## Task requirements:
Without reproducing any picture, copy the records word for word.

## Data excerpts:
________________________

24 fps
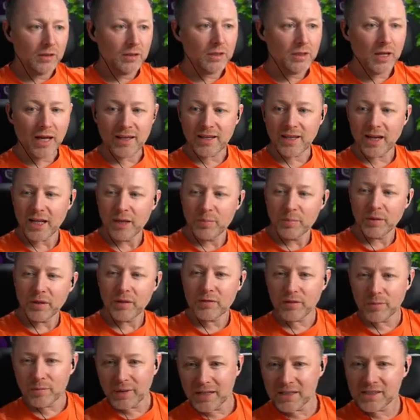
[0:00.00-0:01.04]
I can't believe
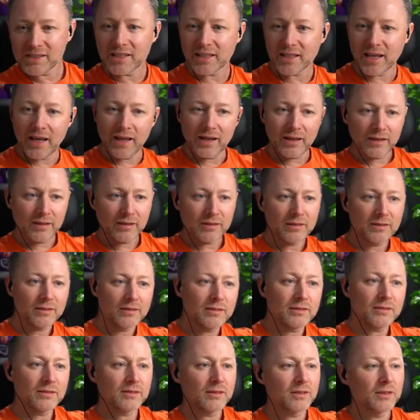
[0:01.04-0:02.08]
they managed to get
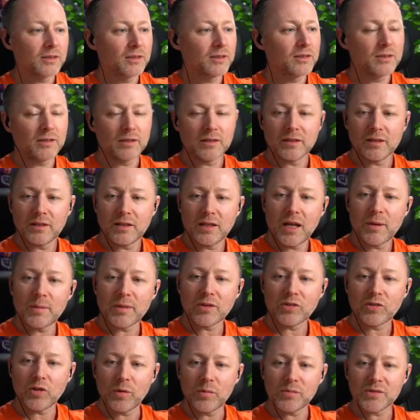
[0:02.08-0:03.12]
Emma
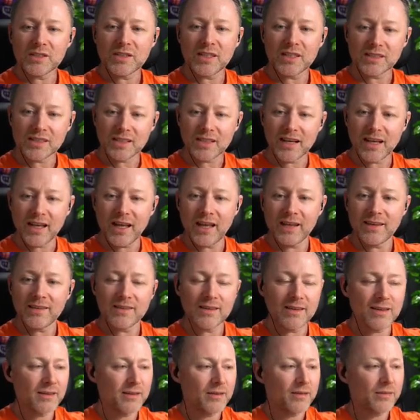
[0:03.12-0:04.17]
Thompson. That's great, isn't it?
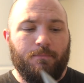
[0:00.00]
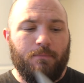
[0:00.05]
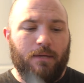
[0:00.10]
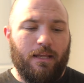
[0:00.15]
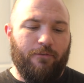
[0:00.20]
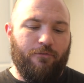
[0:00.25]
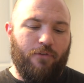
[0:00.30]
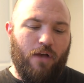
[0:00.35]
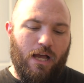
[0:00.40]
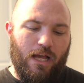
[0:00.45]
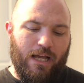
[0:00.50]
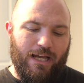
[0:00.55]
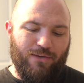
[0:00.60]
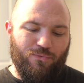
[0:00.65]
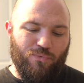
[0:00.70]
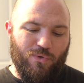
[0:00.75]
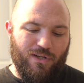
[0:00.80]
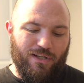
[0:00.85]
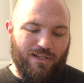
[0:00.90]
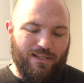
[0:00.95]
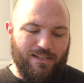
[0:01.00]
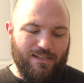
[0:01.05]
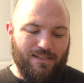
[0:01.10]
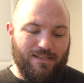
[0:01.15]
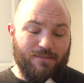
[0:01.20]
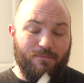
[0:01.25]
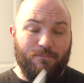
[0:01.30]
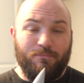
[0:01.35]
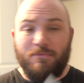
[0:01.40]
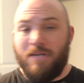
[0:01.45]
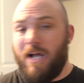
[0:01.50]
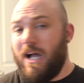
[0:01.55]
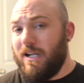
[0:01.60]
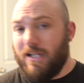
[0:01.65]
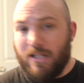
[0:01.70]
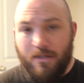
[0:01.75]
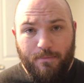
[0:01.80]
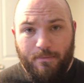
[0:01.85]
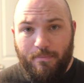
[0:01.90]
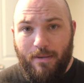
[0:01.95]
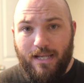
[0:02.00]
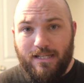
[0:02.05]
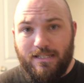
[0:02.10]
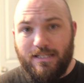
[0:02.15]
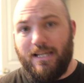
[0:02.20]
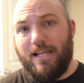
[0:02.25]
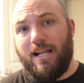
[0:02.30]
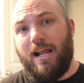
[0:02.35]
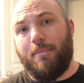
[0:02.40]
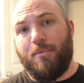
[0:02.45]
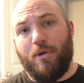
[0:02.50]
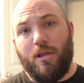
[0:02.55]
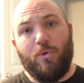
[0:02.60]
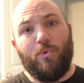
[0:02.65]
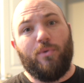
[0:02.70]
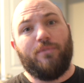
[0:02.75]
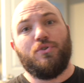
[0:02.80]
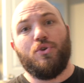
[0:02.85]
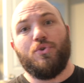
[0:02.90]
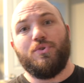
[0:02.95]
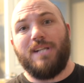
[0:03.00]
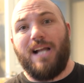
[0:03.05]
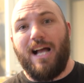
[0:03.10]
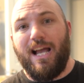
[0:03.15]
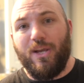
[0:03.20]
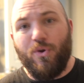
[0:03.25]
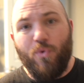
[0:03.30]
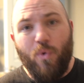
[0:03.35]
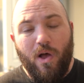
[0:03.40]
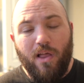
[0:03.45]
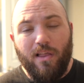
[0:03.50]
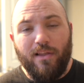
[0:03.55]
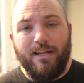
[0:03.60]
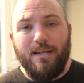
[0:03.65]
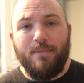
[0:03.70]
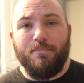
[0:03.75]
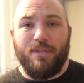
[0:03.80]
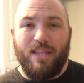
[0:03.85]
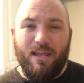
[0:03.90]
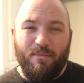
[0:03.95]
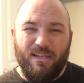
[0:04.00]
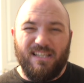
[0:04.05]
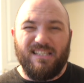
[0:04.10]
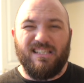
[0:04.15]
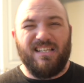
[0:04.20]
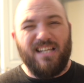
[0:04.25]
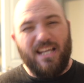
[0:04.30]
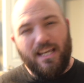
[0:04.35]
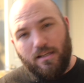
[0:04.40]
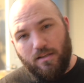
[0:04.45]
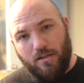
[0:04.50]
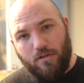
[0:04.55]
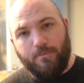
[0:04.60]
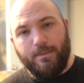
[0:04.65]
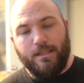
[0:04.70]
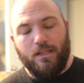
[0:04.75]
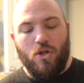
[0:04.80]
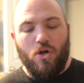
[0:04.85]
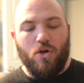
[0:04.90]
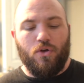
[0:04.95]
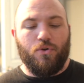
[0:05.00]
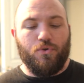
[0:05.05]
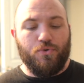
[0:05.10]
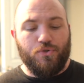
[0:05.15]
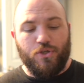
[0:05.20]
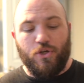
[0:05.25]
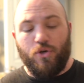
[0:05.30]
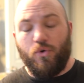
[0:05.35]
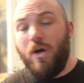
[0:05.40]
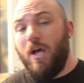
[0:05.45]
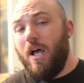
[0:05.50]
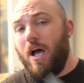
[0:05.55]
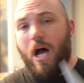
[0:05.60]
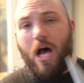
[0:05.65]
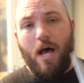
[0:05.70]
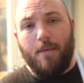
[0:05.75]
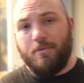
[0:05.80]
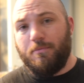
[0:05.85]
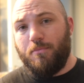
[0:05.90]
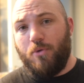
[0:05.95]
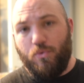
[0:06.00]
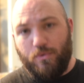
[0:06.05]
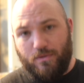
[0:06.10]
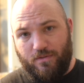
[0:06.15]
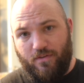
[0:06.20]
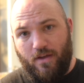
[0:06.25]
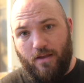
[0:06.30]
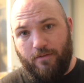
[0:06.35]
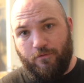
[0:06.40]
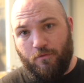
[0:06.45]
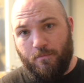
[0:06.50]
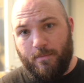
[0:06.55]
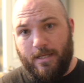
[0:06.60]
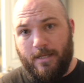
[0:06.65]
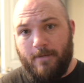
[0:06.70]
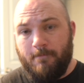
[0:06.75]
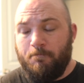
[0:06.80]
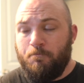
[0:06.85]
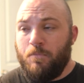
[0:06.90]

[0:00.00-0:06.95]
If I was not going to be painting it, I probably would have chosen high quality, but that makes it take a little bit longer, so optimal was fine for me.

________________________

## Task result:
24 fps
[0:00.00-0:01.04]
I can't believe
[0:01.04-0:02.08]
they managed to get
[0:02.08-0:03.12]
Emma
[0:03.12-0:04.17]
Thompson. That's great, isn't it?
[0:00.00]
[0:00.05]
[0:00.10]
[0:00.15]
[0:00.20]
[0:00.25]
[0:00.30]
[0:00.35]
[0:00.40]
[0:00.45]
[0:00.50]
[0:00.55]
[0:00.60]
[0:00.65]
[0:00.70]
[0:00.75]
[0:00.80]
[0:00.85]
[0:00.90]
[0:00.95]
[0:01.00]
[0:01.05]
[0:01.10]
[0:01.15]
[0:01.20]
[0:01.25]
[0:01.30]
[0:01.35]
[0:01.40]
[0:01.45]
[0:01.50]
[0:01.55]
[0:01.60]
[0:01.65]
[0:01.70]
[0:01.75]
[0:01.80]
[0:01.85]
[0:01.90]
[0:01.95]
[0:02.00]
[0:02.05]
[0:02.10]
[0:02.15]
[0:02.20]
[0:02.25]
[0:02.30]
[0:02.35]
[0:02.40]
[0:02.45]
[0:02.50]
[0:02.55]
[0:02.60]
[0:02.65]
[0:02.70]
[0:02.75]
[0:02.80]
[0:02.85]
[0:02.90]
[0:02.95]
[0:03.00]
[0:03.05]
[0:03.10]
[0:03.15]
[0:03.20]
[0:03.25]
[0:03.30]
[0:03.35]
[0:03.40]
[0:03.45]
[0:03.50]
[0:03.55]
[0:03.60]
[0:03.65]
[0:03.70]
[0:03.75]
[0:03.80]
[0:03.85]
[0:03.90]
[0:03.95]
[0:04.00]
[0:04.05]
[0:04.10]
[0:04.15]
[0:04.20]
[0:04.25]
[0:04.30]
[0:04.35]
[0:04.40]
[0:04.45]
[0:04.50]
[0:04.55]
[0:04.60]
[0:04.65]
[0:04.70]
[0:04.75]
[0:04.80]
[0:04.85]
[0:04.90]
[0:04.95]
[0:05.00]
[0:05.05]
[0:05.10]
[0:05.15]
[0:05.20]
[0:05.25]
[0:05.30]
[0:05.35]
[0:05.40]
[0:05.45]
[0:05.50]
[0:05.55]
[0:05.60]
[0:05.65]
[0:05.70]
[0:05.75]
[0:05.80]
[0:05.85]
[0:05.90]
[0:05.95]
[0:06.00]
[0:06.05]
[0:06.10]
[0:06.15]
[0:06.20]
[0:06.25]
[0:06.30]
[0:06.35]
[0:06.40]
[0:06.45]
[0:06.50]
[0:06.55]
[0:06.60]
[0:06.65]
[0:06.70]
[0:06.75]
[0:06.80]
[0:06.85]
[0:06.90]

[0:00.00-0:06.95]
If I was not going to be painting it, I probably would have chosen high quality, but that makes it take a little bit longer, so optimal was fine for me.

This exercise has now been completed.